WHAT TO DO:
Would you return each record that follows word for word, without its pictures?

Dataset entries
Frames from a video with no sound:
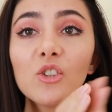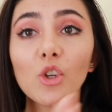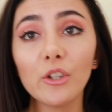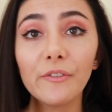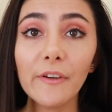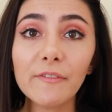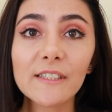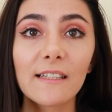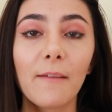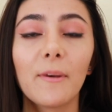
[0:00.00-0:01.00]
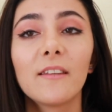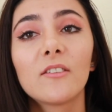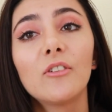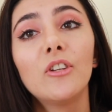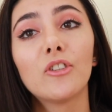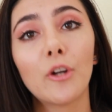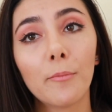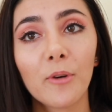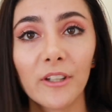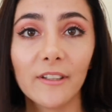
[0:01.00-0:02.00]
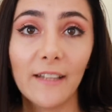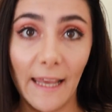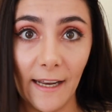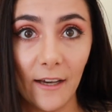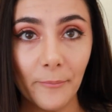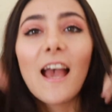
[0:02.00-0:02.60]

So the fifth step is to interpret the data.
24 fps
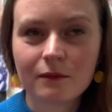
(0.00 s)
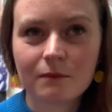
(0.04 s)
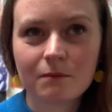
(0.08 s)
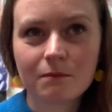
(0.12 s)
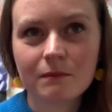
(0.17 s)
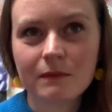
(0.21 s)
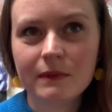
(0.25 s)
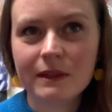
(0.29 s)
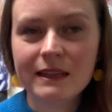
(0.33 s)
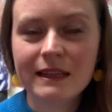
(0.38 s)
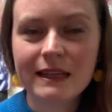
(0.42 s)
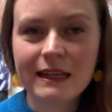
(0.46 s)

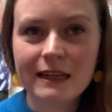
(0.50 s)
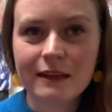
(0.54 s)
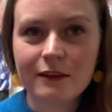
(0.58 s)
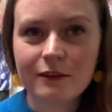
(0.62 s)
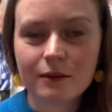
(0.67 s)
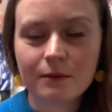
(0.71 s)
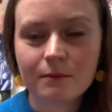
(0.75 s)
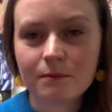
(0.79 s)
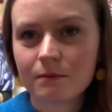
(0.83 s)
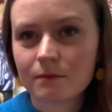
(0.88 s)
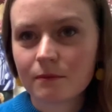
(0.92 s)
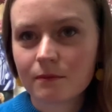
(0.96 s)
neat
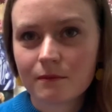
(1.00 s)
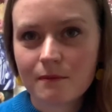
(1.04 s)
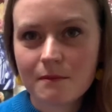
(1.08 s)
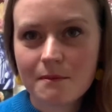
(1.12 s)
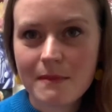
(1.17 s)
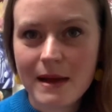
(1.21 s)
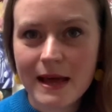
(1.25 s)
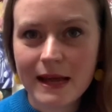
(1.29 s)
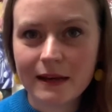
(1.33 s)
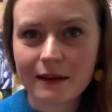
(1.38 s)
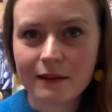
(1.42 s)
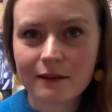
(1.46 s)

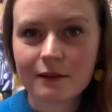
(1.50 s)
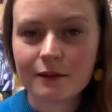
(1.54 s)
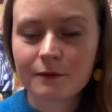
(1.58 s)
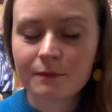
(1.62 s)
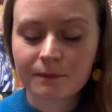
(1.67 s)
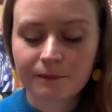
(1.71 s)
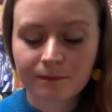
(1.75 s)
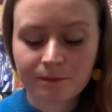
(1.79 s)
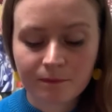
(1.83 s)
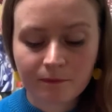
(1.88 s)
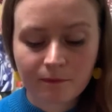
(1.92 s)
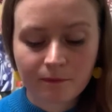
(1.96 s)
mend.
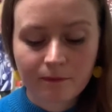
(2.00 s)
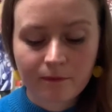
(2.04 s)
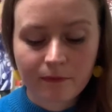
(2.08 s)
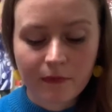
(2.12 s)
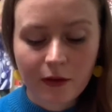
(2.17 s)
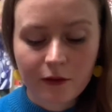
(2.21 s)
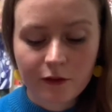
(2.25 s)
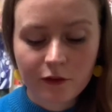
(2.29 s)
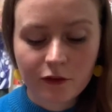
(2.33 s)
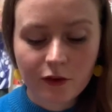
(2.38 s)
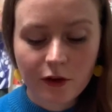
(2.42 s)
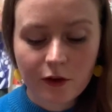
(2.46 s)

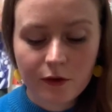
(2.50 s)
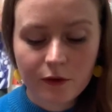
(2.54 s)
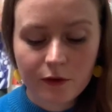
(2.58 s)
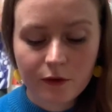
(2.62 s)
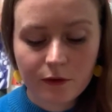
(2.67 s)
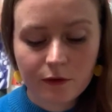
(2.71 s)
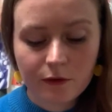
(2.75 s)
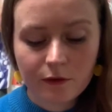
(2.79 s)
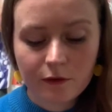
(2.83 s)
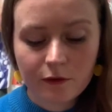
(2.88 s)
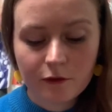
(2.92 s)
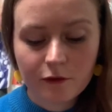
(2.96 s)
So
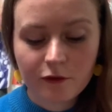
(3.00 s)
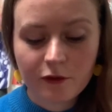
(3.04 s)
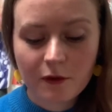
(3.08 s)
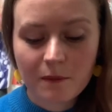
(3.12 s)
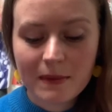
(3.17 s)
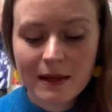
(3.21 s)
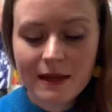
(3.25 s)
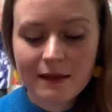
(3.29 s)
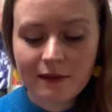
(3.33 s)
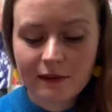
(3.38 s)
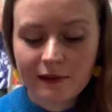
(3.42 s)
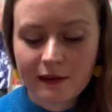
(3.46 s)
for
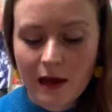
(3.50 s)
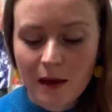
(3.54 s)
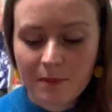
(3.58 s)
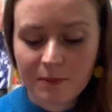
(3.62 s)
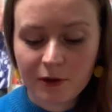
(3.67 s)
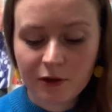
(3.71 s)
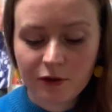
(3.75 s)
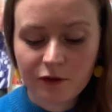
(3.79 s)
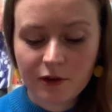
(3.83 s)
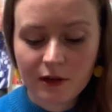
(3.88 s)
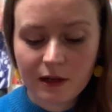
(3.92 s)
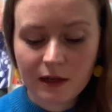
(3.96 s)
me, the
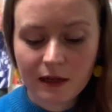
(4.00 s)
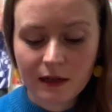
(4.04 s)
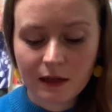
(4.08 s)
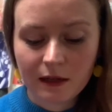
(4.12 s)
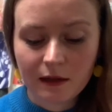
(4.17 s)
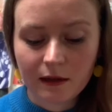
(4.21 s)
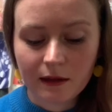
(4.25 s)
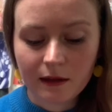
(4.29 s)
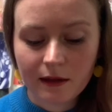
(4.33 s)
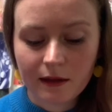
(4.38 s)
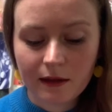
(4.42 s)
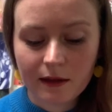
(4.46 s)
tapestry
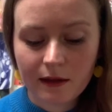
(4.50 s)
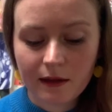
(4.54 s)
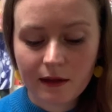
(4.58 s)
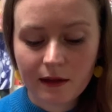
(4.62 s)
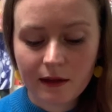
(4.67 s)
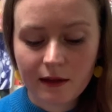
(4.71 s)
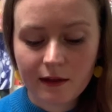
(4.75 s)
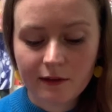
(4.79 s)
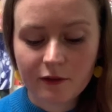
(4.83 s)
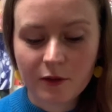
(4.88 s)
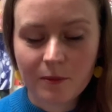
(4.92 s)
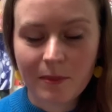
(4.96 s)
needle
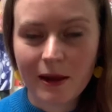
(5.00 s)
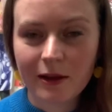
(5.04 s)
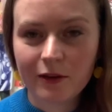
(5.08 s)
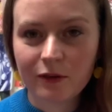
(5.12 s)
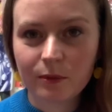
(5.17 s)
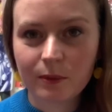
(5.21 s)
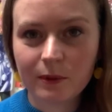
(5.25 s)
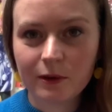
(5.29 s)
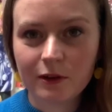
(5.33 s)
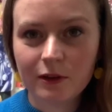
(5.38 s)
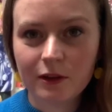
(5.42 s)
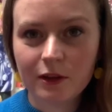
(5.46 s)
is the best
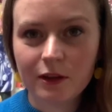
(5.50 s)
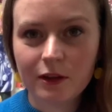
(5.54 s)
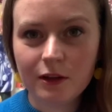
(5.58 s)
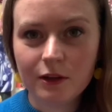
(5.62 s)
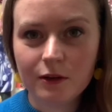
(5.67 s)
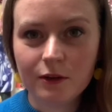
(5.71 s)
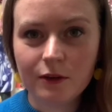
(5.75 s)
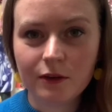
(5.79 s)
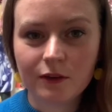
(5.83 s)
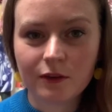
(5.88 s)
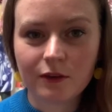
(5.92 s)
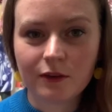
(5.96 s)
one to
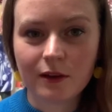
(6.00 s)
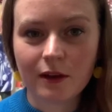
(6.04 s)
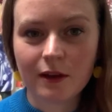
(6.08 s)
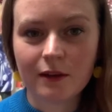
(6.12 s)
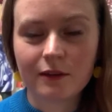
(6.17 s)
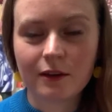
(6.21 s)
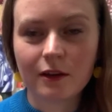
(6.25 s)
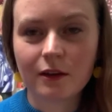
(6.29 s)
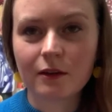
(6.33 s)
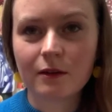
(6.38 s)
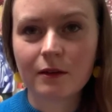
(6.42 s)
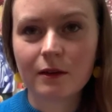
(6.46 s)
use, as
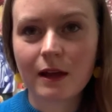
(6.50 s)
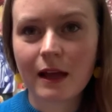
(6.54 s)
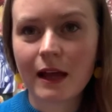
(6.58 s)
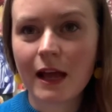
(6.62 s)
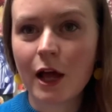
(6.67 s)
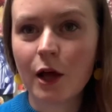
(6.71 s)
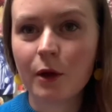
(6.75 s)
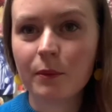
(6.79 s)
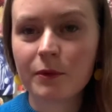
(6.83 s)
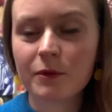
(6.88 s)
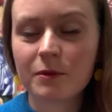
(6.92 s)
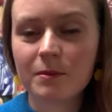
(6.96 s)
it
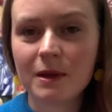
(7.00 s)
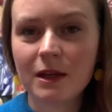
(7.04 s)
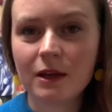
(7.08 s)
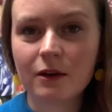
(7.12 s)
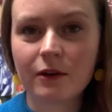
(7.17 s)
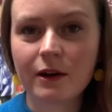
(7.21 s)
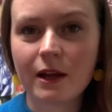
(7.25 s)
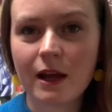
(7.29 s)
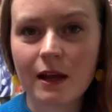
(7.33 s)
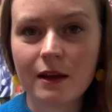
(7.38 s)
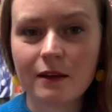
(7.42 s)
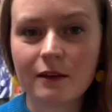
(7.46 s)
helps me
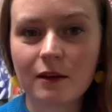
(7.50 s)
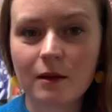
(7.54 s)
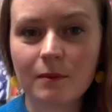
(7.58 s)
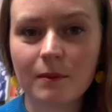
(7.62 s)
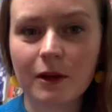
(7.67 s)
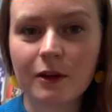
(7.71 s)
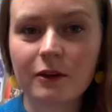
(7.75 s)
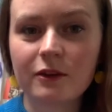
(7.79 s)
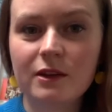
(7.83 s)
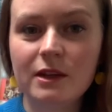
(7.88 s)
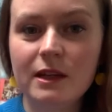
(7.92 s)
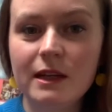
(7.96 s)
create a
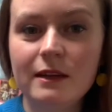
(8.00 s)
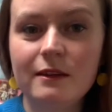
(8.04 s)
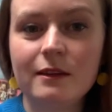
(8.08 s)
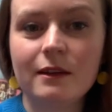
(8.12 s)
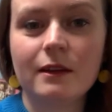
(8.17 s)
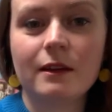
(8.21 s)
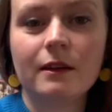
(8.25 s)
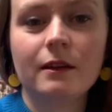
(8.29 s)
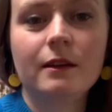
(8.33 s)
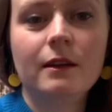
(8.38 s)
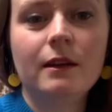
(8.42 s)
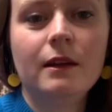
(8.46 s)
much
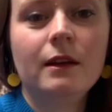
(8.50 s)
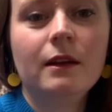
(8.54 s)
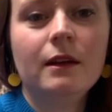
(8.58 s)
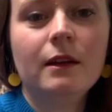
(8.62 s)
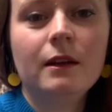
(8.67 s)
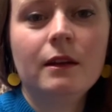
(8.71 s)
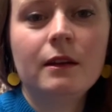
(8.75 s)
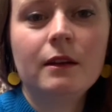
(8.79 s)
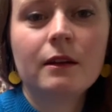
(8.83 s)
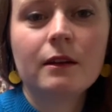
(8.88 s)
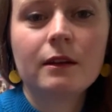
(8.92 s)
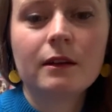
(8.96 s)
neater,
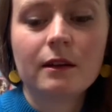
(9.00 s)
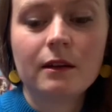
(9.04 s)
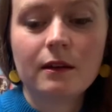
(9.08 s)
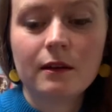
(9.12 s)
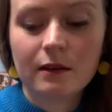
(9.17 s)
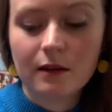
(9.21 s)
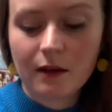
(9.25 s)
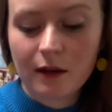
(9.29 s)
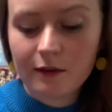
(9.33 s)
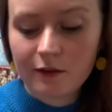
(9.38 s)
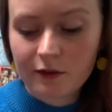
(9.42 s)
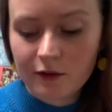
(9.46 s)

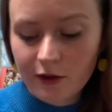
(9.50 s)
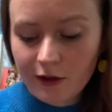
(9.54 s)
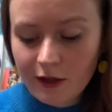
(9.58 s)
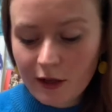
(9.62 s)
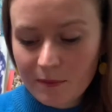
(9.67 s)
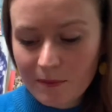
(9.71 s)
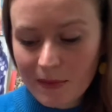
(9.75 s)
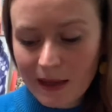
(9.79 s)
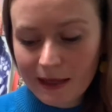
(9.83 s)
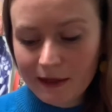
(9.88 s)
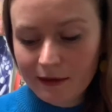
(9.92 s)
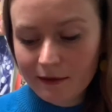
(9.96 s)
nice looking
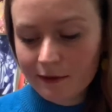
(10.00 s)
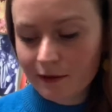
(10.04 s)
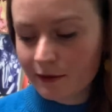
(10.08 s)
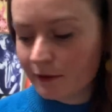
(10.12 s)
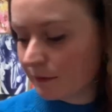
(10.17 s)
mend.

REPLY:
Frames from a video with no sound:
[0:00.00-0:01.00]
[0:01.00-0:02.00]
[0:02.00-0:02.60]

So the fifth step is to interpret the data.
24 fps
(0.00 s)
(0.04 s)
(0.08 s)
(0.12 s)
(0.17 s)
(0.21 s)
(0.25 s)
(0.29 s)
(0.33 s)
(0.38 s)
(0.42 s)
(0.46 s)

(0.50 s)
(0.54 s)
(0.58 s)
(0.62 s)
(0.67 s)
(0.71 s)
(0.75 s)
(0.79 s)
(0.83 s)
(0.88 s)
(0.92 s)
(0.96 s)
neat
(1.00 s)
(1.04 s)
(1.08 s)
(1.12 s)
(1.17 s)
(1.21 s)
(1.25 s)
(1.29 s)
(1.33 s)
(1.38 s)
(1.42 s)
(1.46 s)

(1.50 s)
(1.54 s)
(1.58 s)
(1.62 s)
(1.67 s)
(1.71 s)
(1.75 s)
(1.79 s)
(1.83 s)
(1.88 s)
(1.92 s)
(1.96 s)
mend.
(2.00 s)
(2.04 s)
(2.08 s)
(2.12 s)
(2.17 s)
(2.21 s)
(2.25 s)
(2.29 s)
(2.33 s)
(2.38 s)
(2.42 s)
(2.46 s)

(2.50 s)
(2.54 s)
(2.58 s)
(2.62 s)
(2.67 s)
(2.71 s)
(2.75 s)
(2.79 s)
(2.83 s)
(2.88 s)
(2.92 s)
(2.96 s)
So
(3.00 s)
(3.04 s)
(3.08 s)
(3.12 s)
(3.17 s)
(3.21 s)
(3.25 s)
(3.29 s)
(3.33 s)
(3.38 s)
(3.42 s)
(3.46 s)
for
(3.50 s)
(3.54 s)
(3.58 s)
(3.62 s)
(3.67 s)
(3.71 s)
(3.75 s)
(3.79 s)
(3.83 s)
(3.88 s)
(3.92 s)
(3.96 s)
me, the
(4.00 s)
(4.04 s)
(4.08 s)
(4.12 s)
(4.17 s)
(4.21 s)
(4.25 s)
(4.29 s)
(4.33 s)
(4.38 s)
(4.42 s)
(4.46 s)
tapestry
(4.50 s)
(4.54 s)
(4.58 s)
(4.62 s)
(4.67 s)
(4.71 s)
(4.75 s)
(4.79 s)
(4.83 s)
(4.88 s)
(4.92 s)
(4.96 s)
needle
(5.00 s)
(5.04 s)
(5.08 s)
(5.12 s)
(5.17 s)
(5.21 s)
(5.25 s)
(5.29 s)
(5.33 s)
(5.38 s)
(5.42 s)
(5.46 s)
is the best
(5.50 s)
(5.54 s)
(5.58 s)
(5.62 s)
(5.67 s)
(5.71 s)
(5.75 s)
(5.79 s)
(5.83 s)
(5.88 s)
(5.92 s)
(5.96 s)
one to
(6.00 s)
(6.04 s)
(6.08 s)
(6.12 s)
(6.17 s)
(6.21 s)
(6.25 s)
(6.29 s)
(6.33 s)
(6.38 s)
(6.42 s)
(6.46 s)
use, as
(6.50 s)
(6.54 s)
(6.58 s)
(6.62 s)
(6.67 s)
(6.71 s)
(6.75 s)
(6.79 s)
(6.83 s)
(6.88 s)
(6.92 s)
(6.96 s)
it
(7.00 s)
(7.04 s)
(7.08 s)
(7.12 s)
(7.17 s)
(7.21 s)
(7.25 s)
(7.29 s)
(7.33 s)
(7.38 s)
(7.42 s)
(7.46 s)
helps me
(7.50 s)
(7.54 s)
(7.58 s)
(7.62 s)
(7.67 s)
(7.71 s)
(7.75 s)
(7.79 s)
(7.83 s)
(7.88 s)
(7.92 s)
(7.96 s)
create a
(8.00 s)
(8.04 s)
(8.08 s)
(8.12 s)
(8.17 s)
(8.21 s)
(8.25 s)
(8.29 s)
(8.33 s)
(8.38 s)
(8.42 s)
(8.46 s)
much
(8.50 s)
(8.54 s)
(8.58 s)
(8.62 s)
(8.67 s)
(8.71 s)
(8.75 s)
(8.79 s)
(8.83 s)
(8.88 s)
(8.92 s)
(8.96 s)
neater,
(9.00 s)
(9.04 s)
(9.08 s)
(9.12 s)
(9.17 s)
(9.21 s)
(9.25 s)
(9.29 s)
(9.33 s)
(9.38 s)
(9.42 s)
(9.46 s)

(9.50 s)
(9.54 s)
(9.58 s)
(9.62 s)
(9.67 s)
(9.71 s)
(9.75 s)
(9.79 s)
(9.83 s)
(9.88 s)
(9.92 s)
(9.96 s)
nice looking
(10.00 s)
(10.04 s)
(10.08 s)
(10.12 s)
(10.17 s)
mend.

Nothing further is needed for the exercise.